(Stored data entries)
________________________

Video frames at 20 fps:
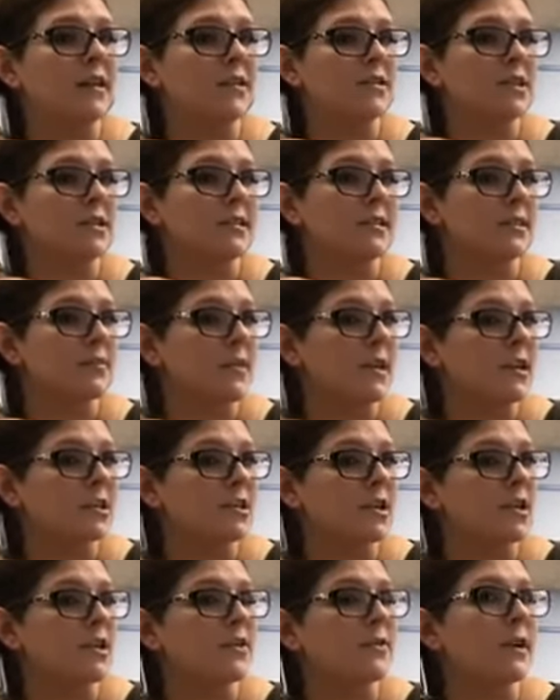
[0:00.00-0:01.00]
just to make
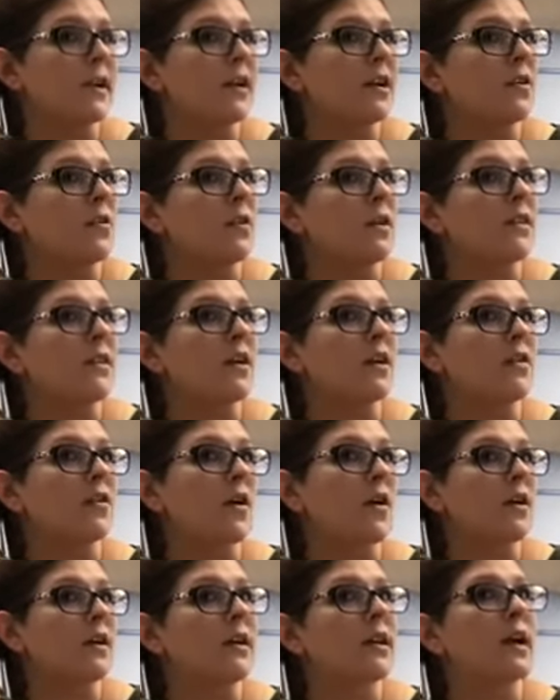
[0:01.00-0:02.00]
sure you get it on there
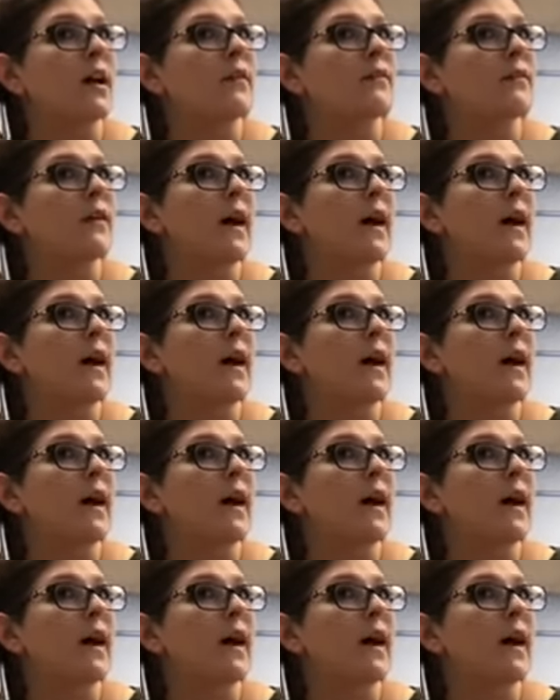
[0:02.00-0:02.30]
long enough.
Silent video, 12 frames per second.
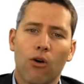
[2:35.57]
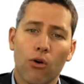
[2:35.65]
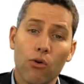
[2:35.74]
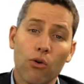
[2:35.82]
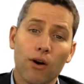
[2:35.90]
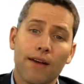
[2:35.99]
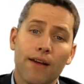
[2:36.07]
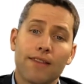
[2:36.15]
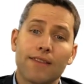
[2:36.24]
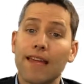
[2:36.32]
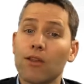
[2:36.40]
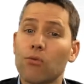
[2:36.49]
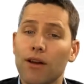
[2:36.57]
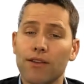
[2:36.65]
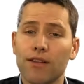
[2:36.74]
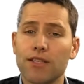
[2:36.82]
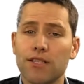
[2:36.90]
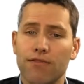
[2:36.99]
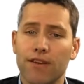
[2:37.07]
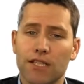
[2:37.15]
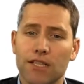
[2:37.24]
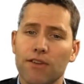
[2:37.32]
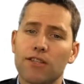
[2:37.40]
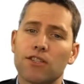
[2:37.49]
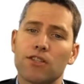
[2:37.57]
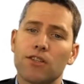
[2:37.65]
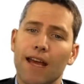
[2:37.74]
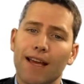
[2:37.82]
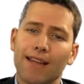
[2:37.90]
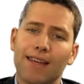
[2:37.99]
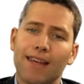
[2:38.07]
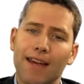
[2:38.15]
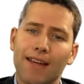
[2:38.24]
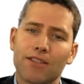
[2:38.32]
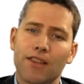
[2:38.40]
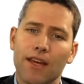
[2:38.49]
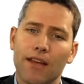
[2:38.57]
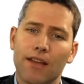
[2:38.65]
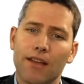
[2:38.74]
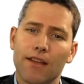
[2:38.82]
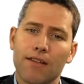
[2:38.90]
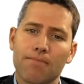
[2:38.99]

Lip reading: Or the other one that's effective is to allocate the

________________________

[Work order]:
Task for the records above: copy every line in which the word "frames" occurs.

[Solution to the problem]:
Video frames at 20 fps:
Silent video, 12 frames per second.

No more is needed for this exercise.